--- Data in this exercise Enclosed Below ---

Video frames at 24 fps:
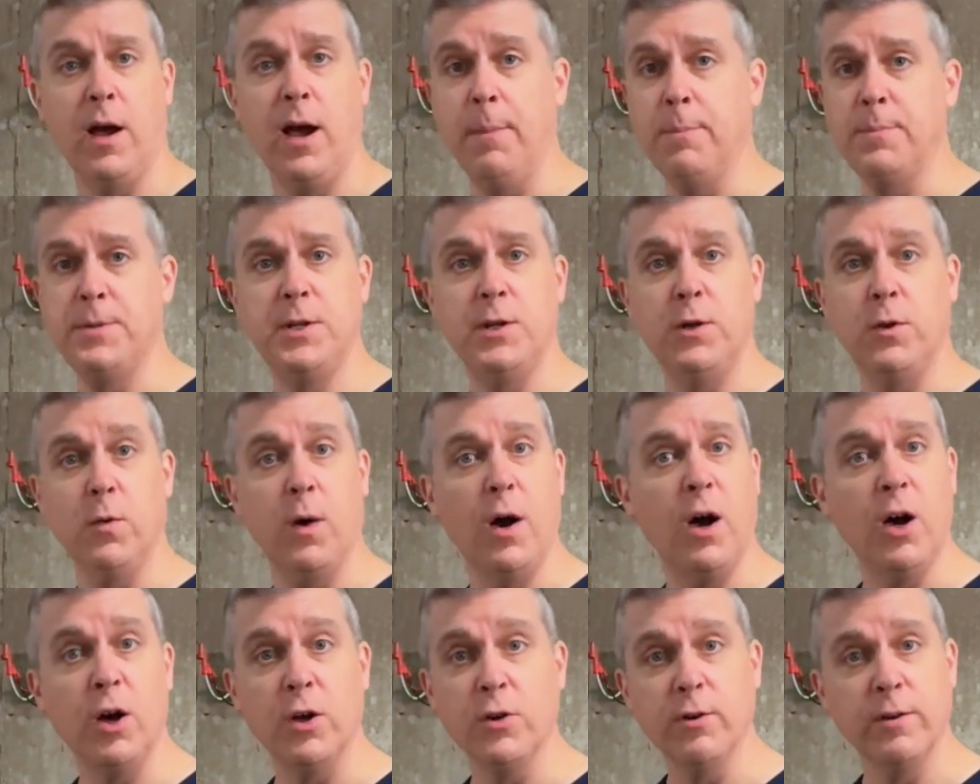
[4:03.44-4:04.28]
up to
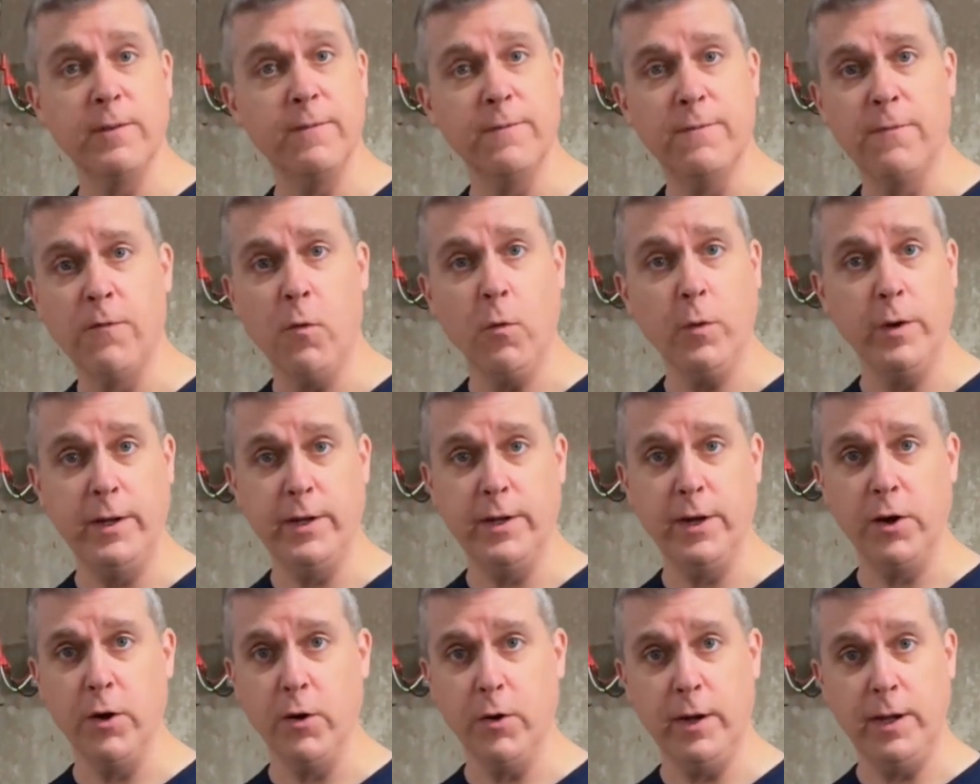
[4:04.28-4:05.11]
140
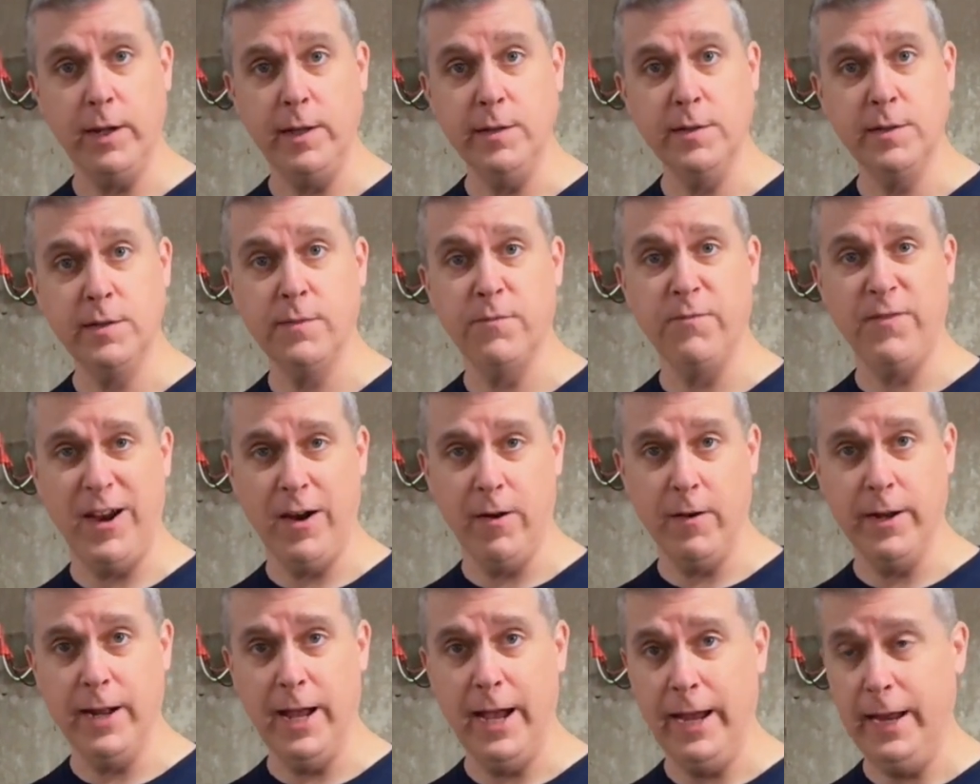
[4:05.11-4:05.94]
degrees
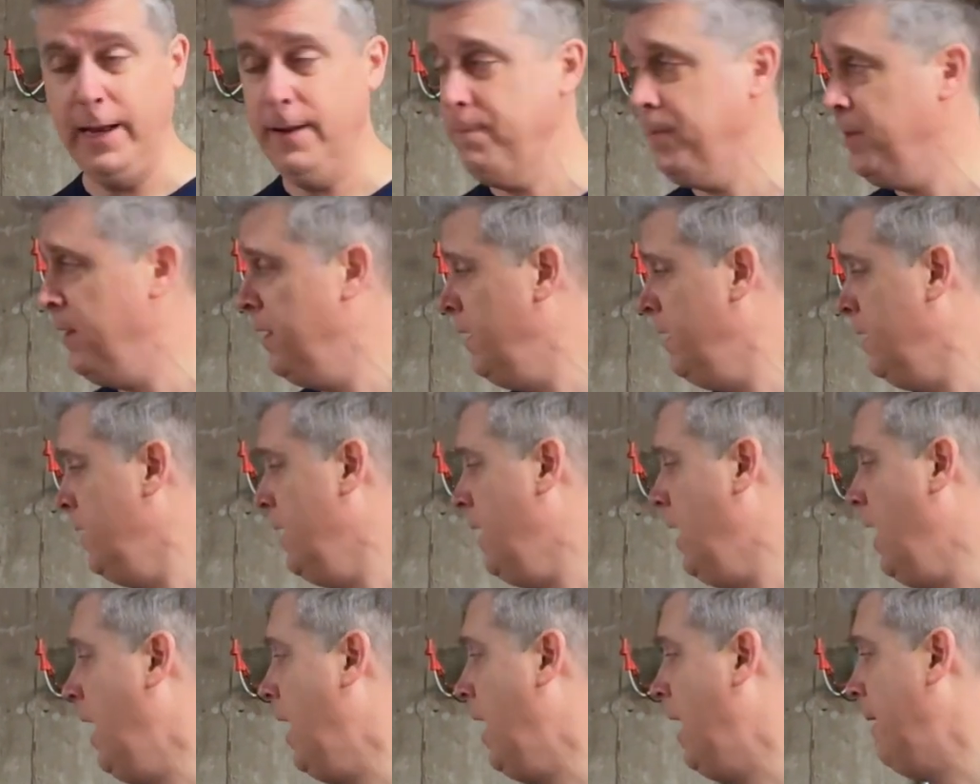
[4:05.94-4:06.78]
Fahrenheit,
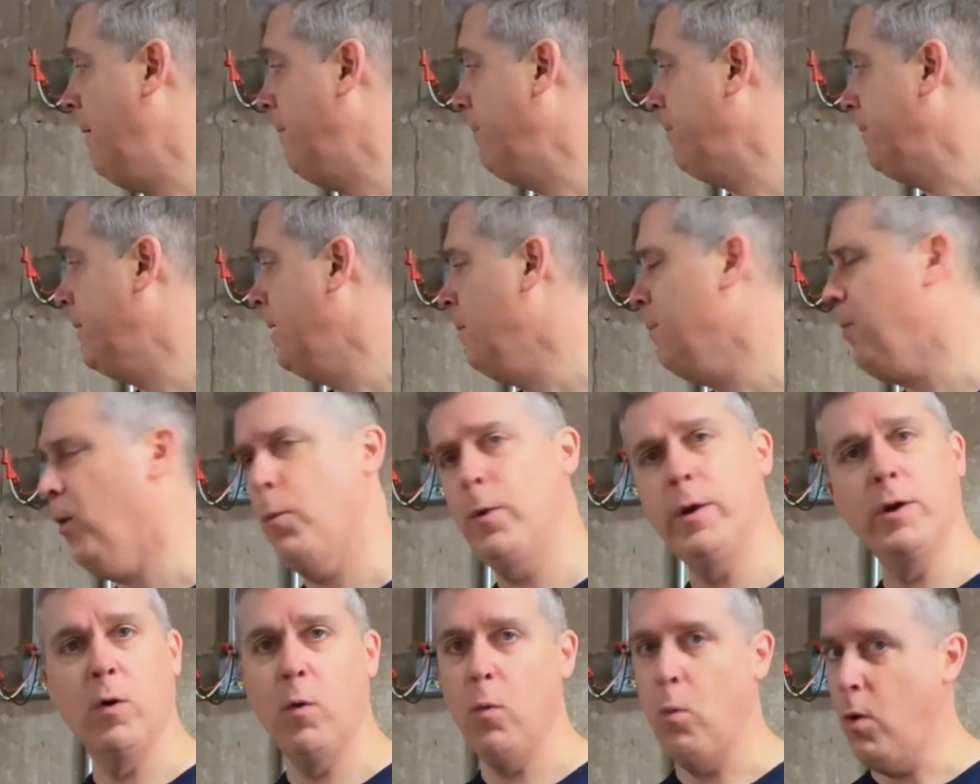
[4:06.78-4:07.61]
but
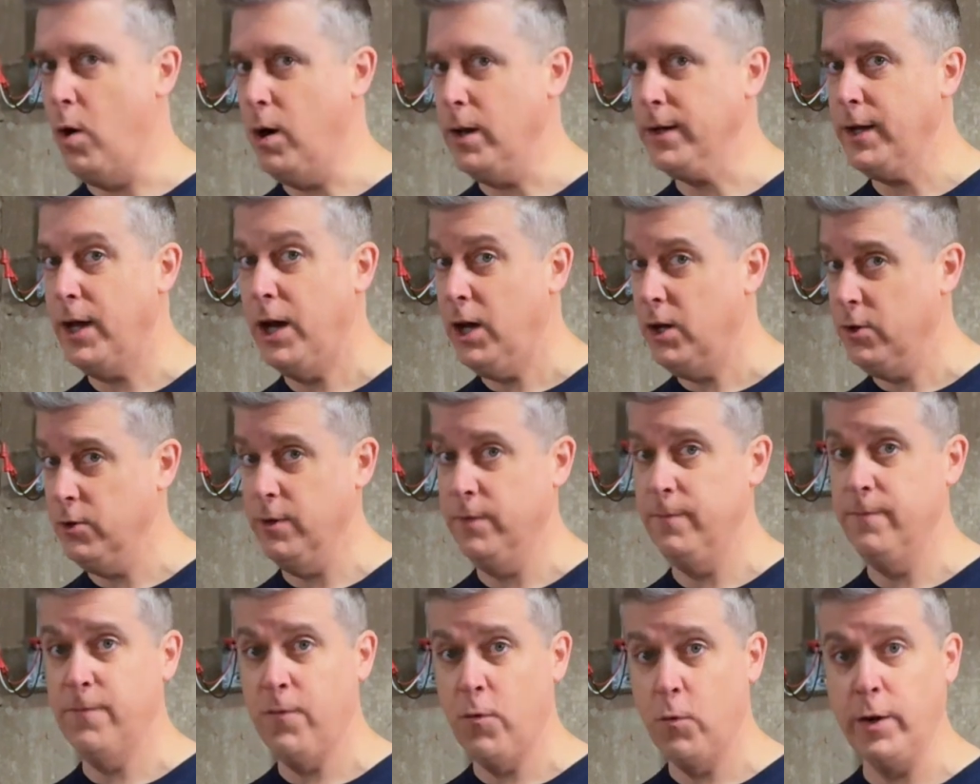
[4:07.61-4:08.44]
we don't want
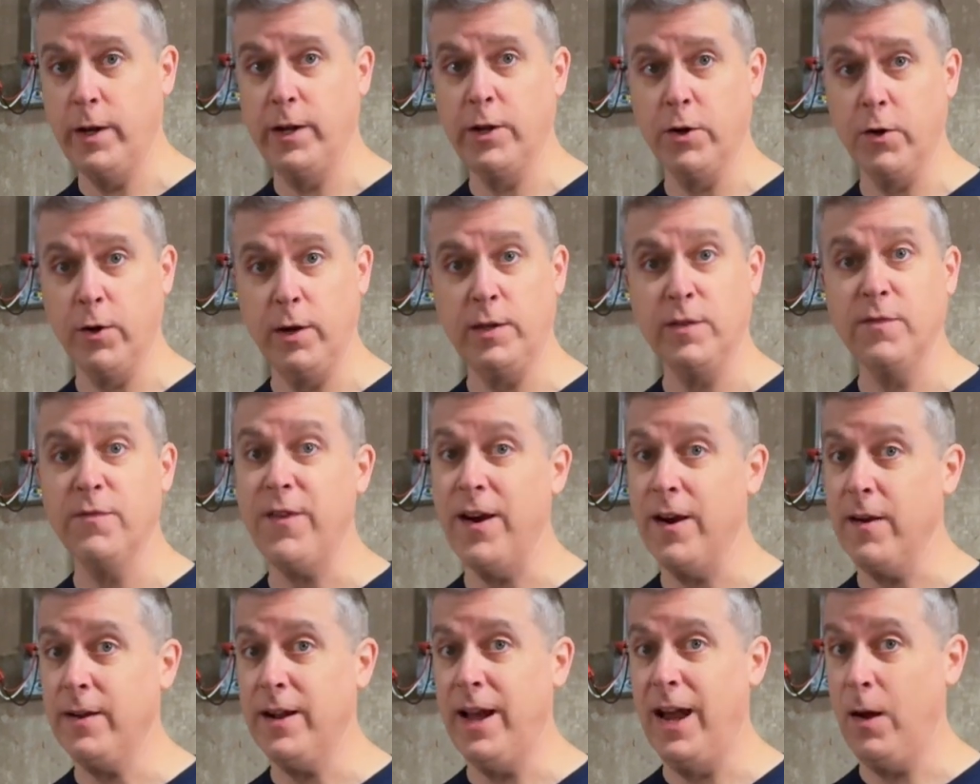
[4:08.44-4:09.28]
140 degrees
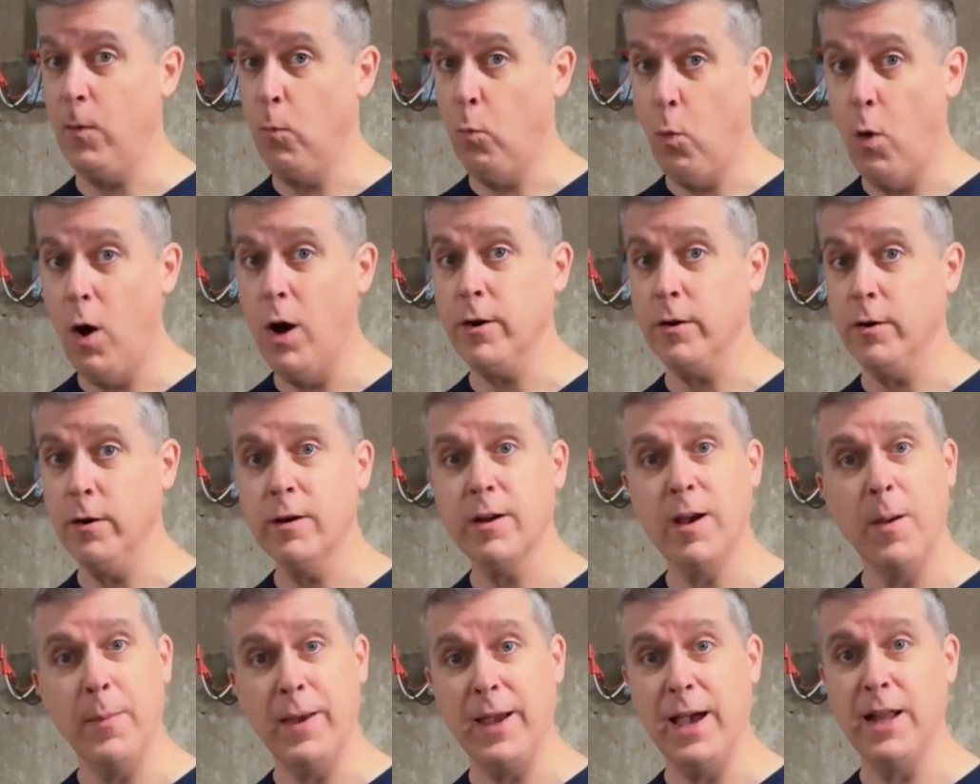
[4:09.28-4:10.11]
Fahrenheit water
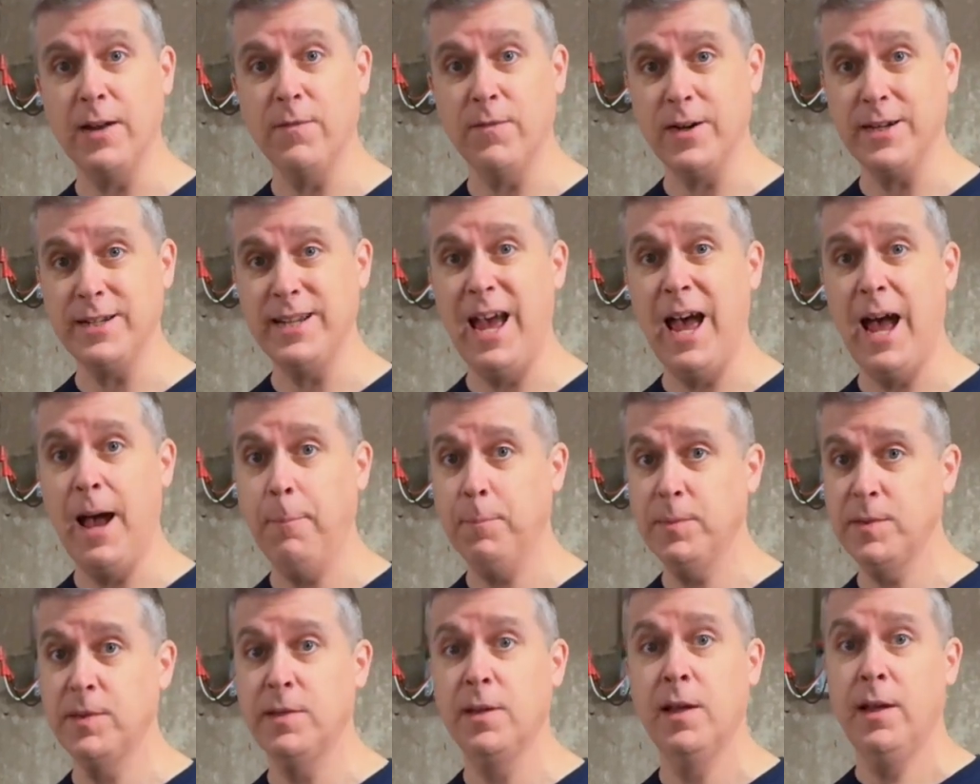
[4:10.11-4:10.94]
coming out of our
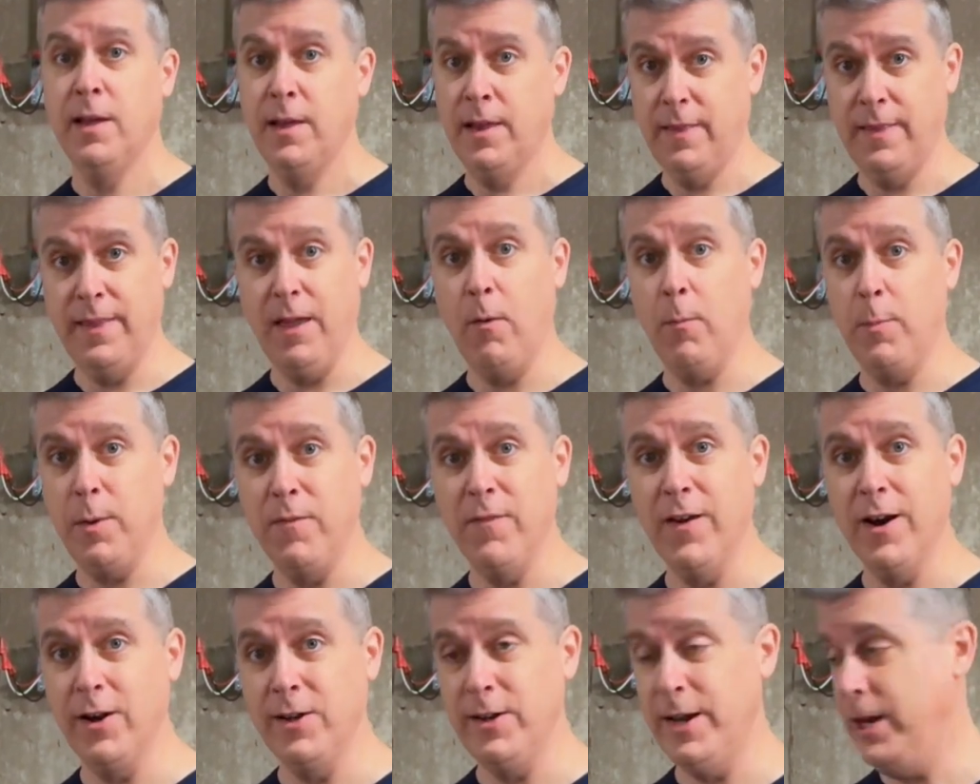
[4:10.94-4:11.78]
taps. That would be
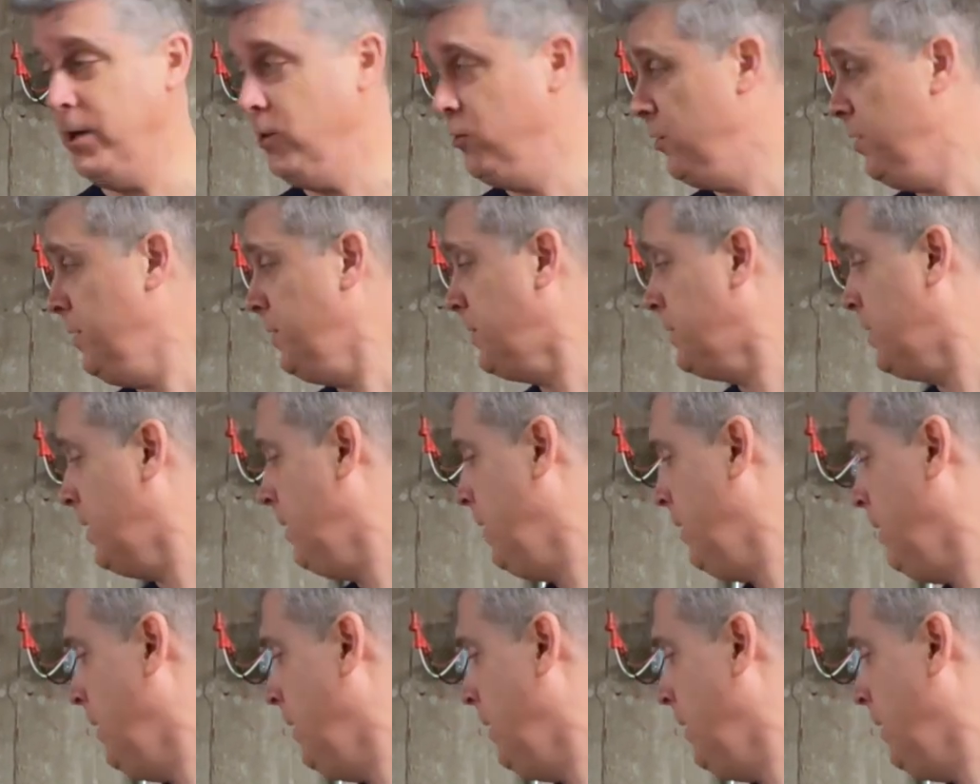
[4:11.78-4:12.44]
very dangerous.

--- End of Enclosed Data in this exercise ---

## Exercise
Find the line containing "[4:06.78-4:07.61]" and copy it and each line after it through the end of the material, exactly, with no pictures.

## Task response
[4:06.78-4:07.61]
but
[4:07.61-4:08.44]
we don't want
[4:08.44-4:09.28]
140 degrees
[4:09.28-4:10.11]
Fahrenheit water
[4:10.11-4:10.94]
coming out of our
[4:10.94-4:11.78]
taps. That would be
[4:11.78-4:12.44]
very dangerous.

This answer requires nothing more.